Work order: Would you please restate the data exactly as it stands, apart from the pictures?

(Stored data entries)
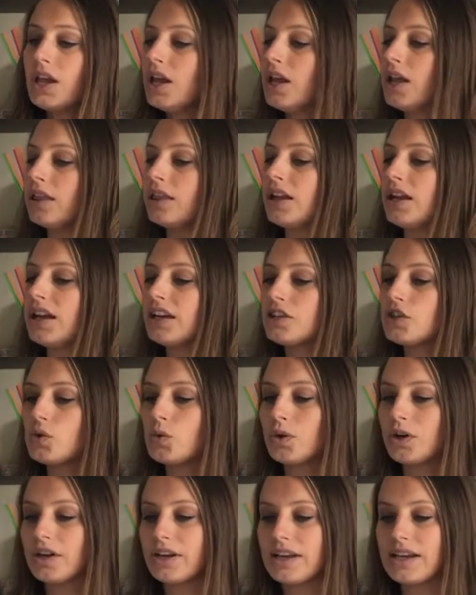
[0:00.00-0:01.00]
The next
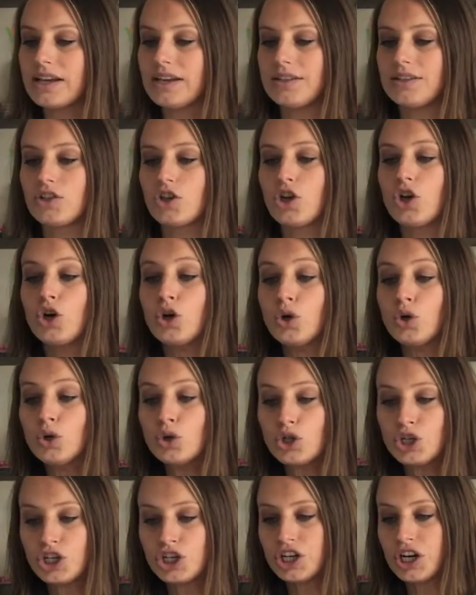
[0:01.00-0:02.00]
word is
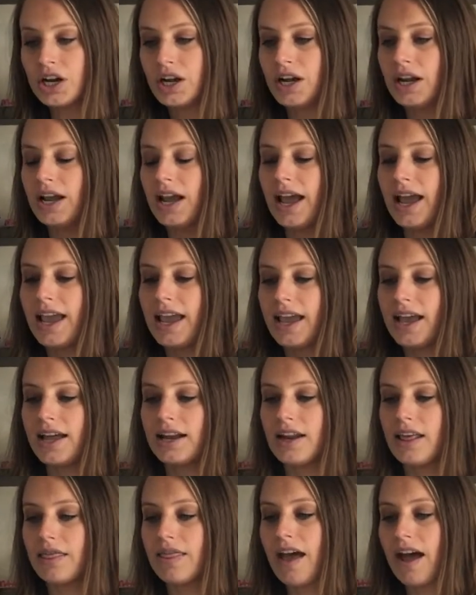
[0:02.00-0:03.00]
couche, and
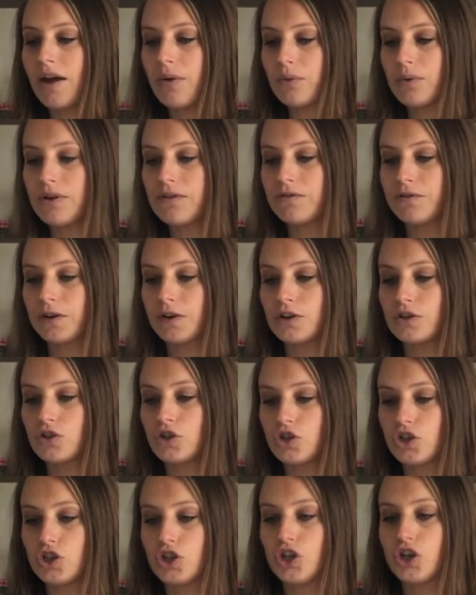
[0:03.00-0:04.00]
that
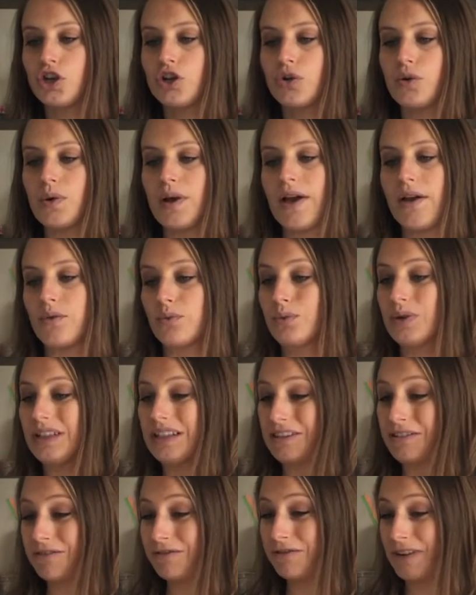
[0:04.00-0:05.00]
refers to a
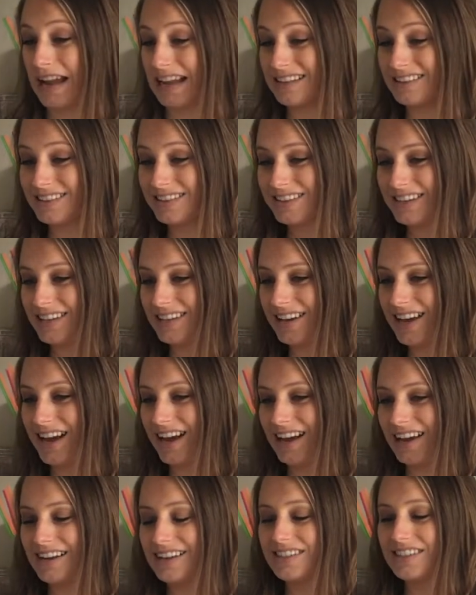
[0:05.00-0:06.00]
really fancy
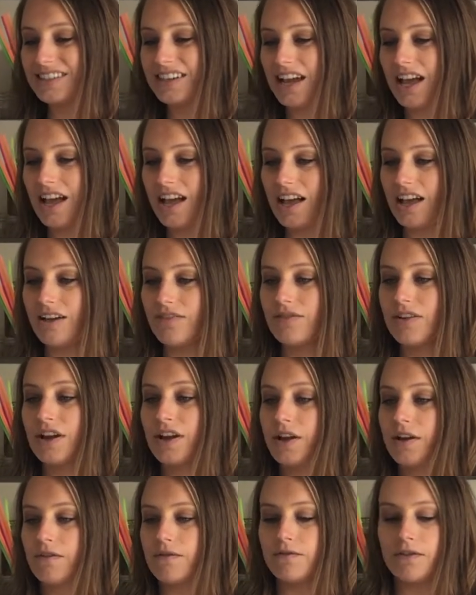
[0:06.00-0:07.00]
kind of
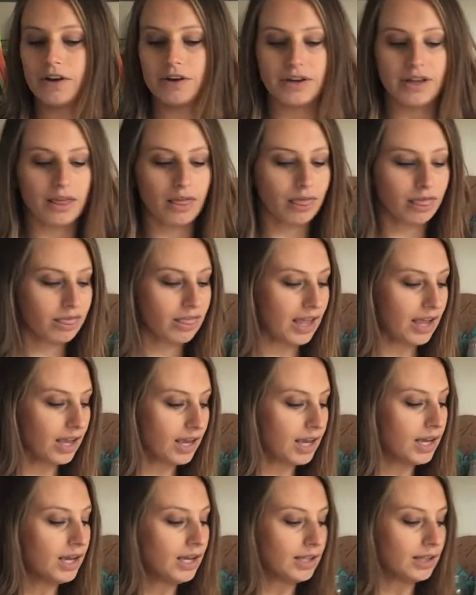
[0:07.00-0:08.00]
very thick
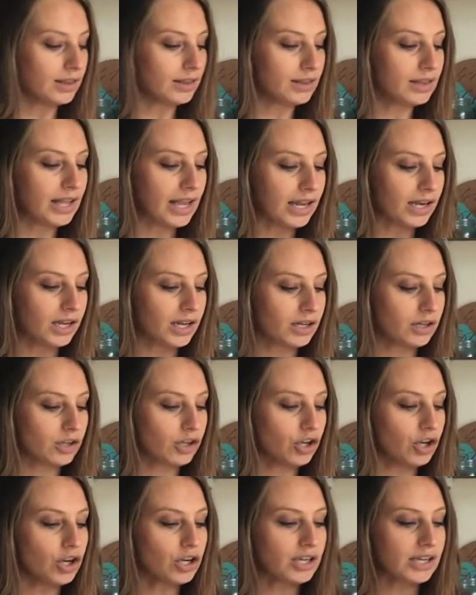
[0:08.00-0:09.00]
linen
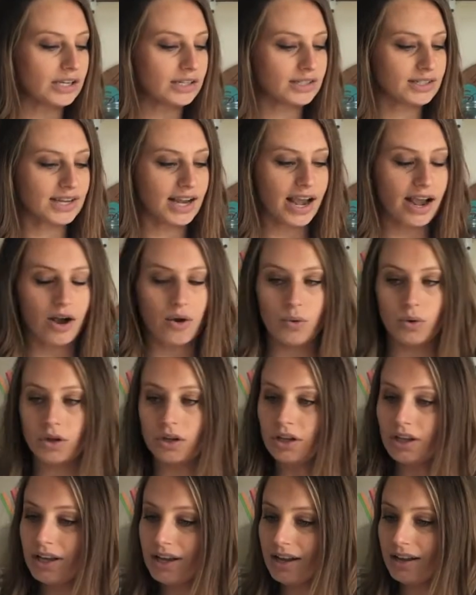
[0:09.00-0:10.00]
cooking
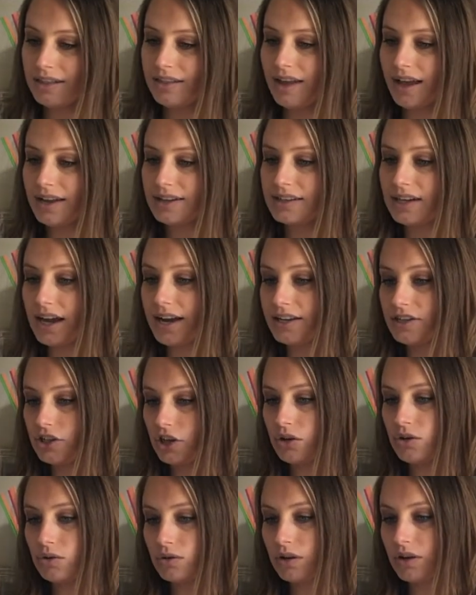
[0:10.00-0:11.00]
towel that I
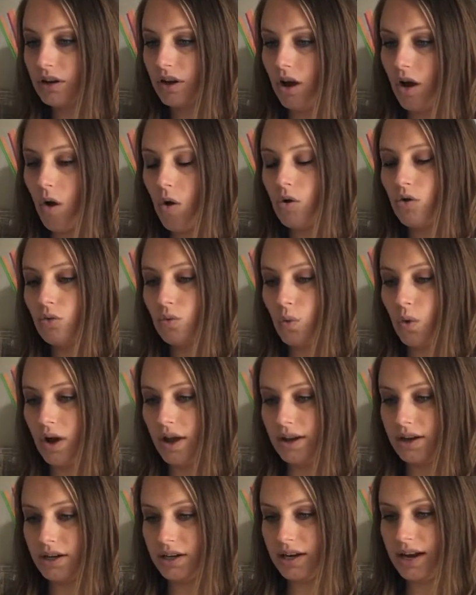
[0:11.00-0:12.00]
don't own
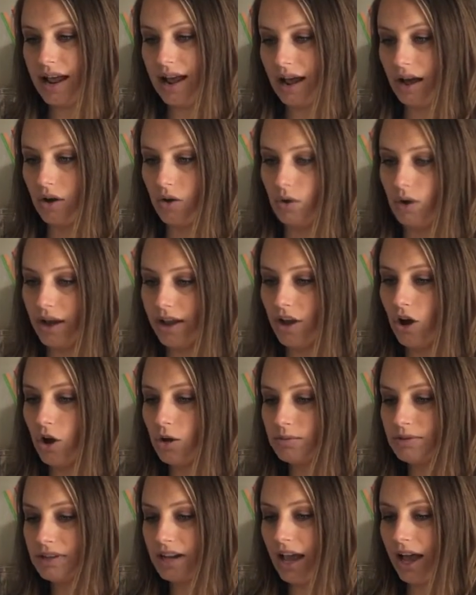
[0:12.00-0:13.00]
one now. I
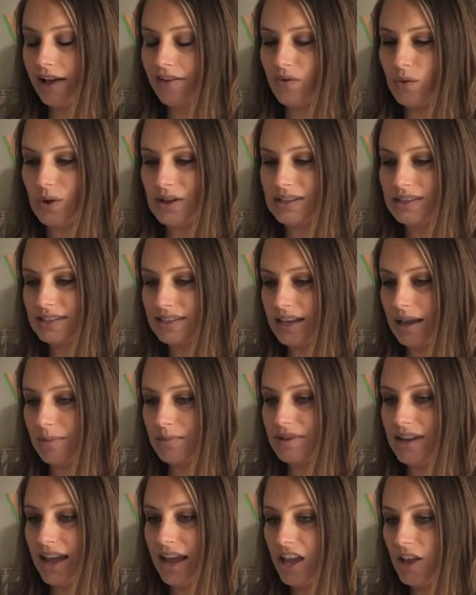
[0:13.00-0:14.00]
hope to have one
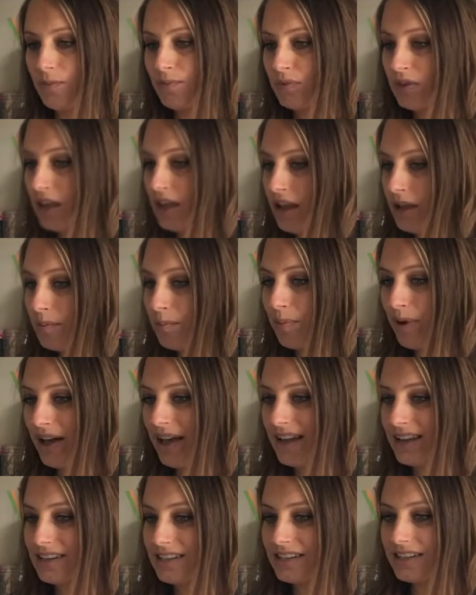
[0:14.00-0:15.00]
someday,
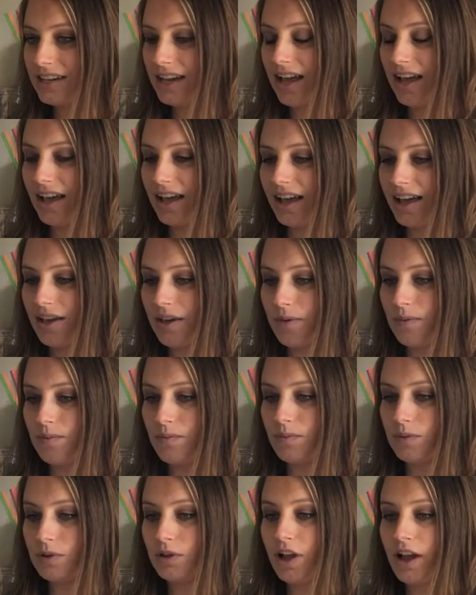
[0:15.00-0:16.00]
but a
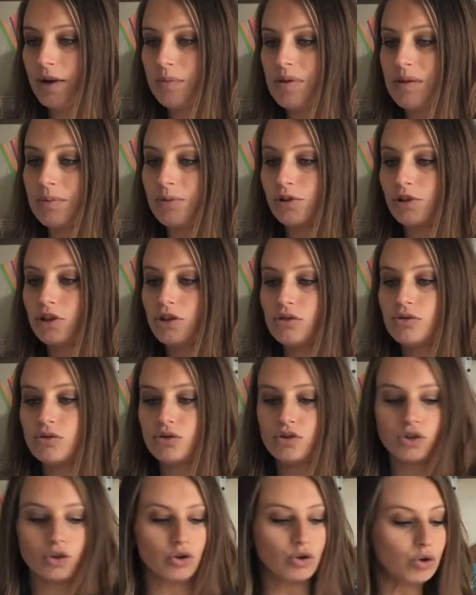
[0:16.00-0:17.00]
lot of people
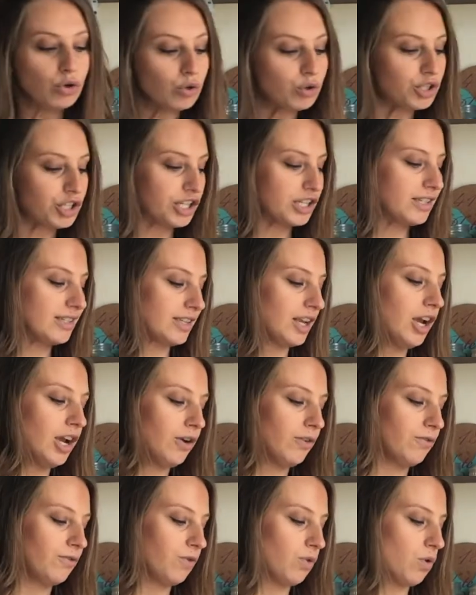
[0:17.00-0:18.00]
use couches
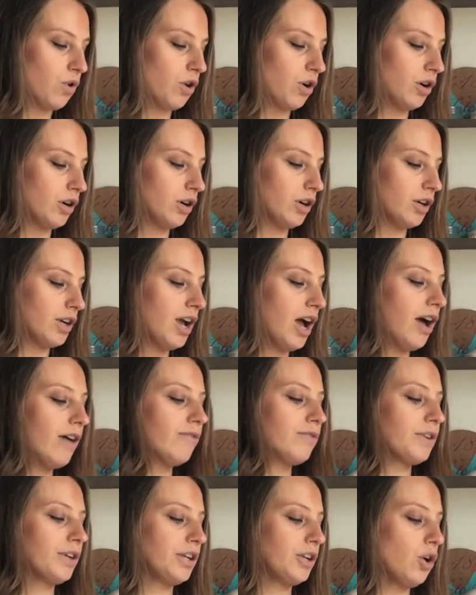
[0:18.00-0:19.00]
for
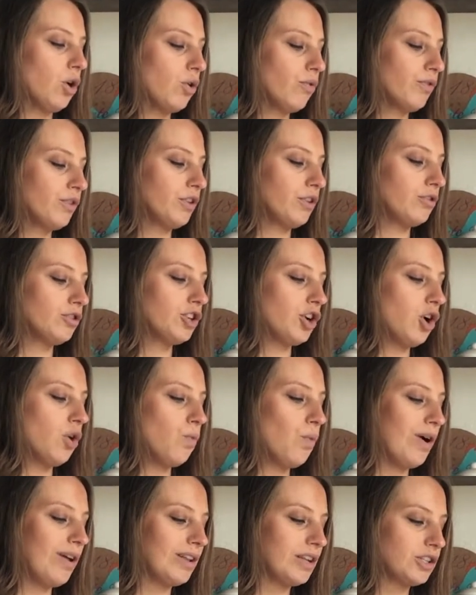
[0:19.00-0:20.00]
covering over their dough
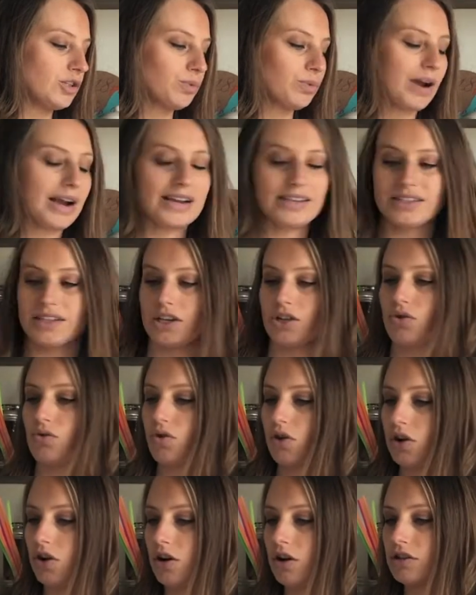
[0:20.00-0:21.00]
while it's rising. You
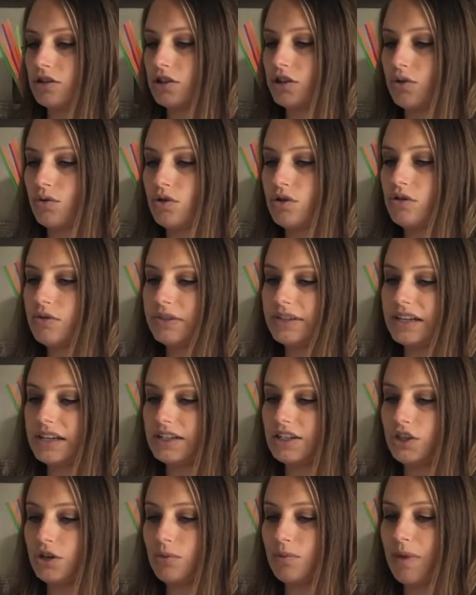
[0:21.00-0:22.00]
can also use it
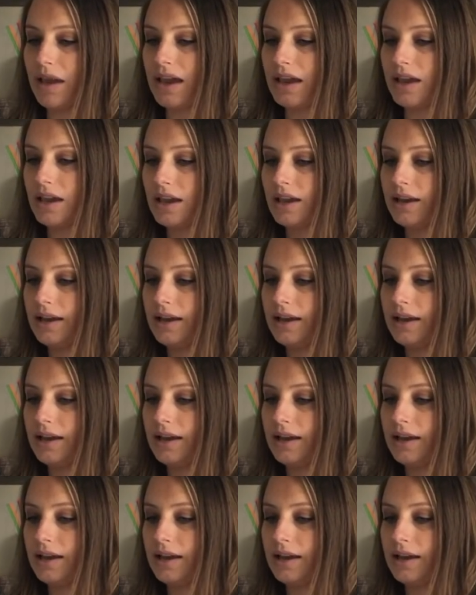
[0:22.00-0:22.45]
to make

Written answer:
[0:00.00-0:01.00]
The next
[0:01.00-0:02.00]
word is
[0:02.00-0:03.00]
couche, and
[0:03.00-0:04.00]
that
[0:04.00-0:05.00]
refers to a
[0:05.00-0:06.00]
really fancy
[0:06.00-0:07.00]
kind of
[0:07.00-0:08.00]
very thick
[0:08.00-0:09.00]
linen
[0:09.00-0:10.00]
cooking
[0:10.00-0:11.00]
towel that I
[0:11.00-0:12.00]
don't own
[0:12.00-0:13.00]
one now. I
[0:13.00-0:14.00]
hope to have one
[0:14.00-0:15.00]
someday,
[0:15.00-0:16.00]
but a
[0:16.00-0:17.00]
lot of people
[0:17.00-0:18.00]
use couches
[0:18.00-0:19.00]
for
[0:19.00-0:20.00]
covering over their dough
[0:20.00-0:21.00]
while it's rising. You
[0:21.00-0:22.00]
can also use it
[0:22.00-0:22.45]
to make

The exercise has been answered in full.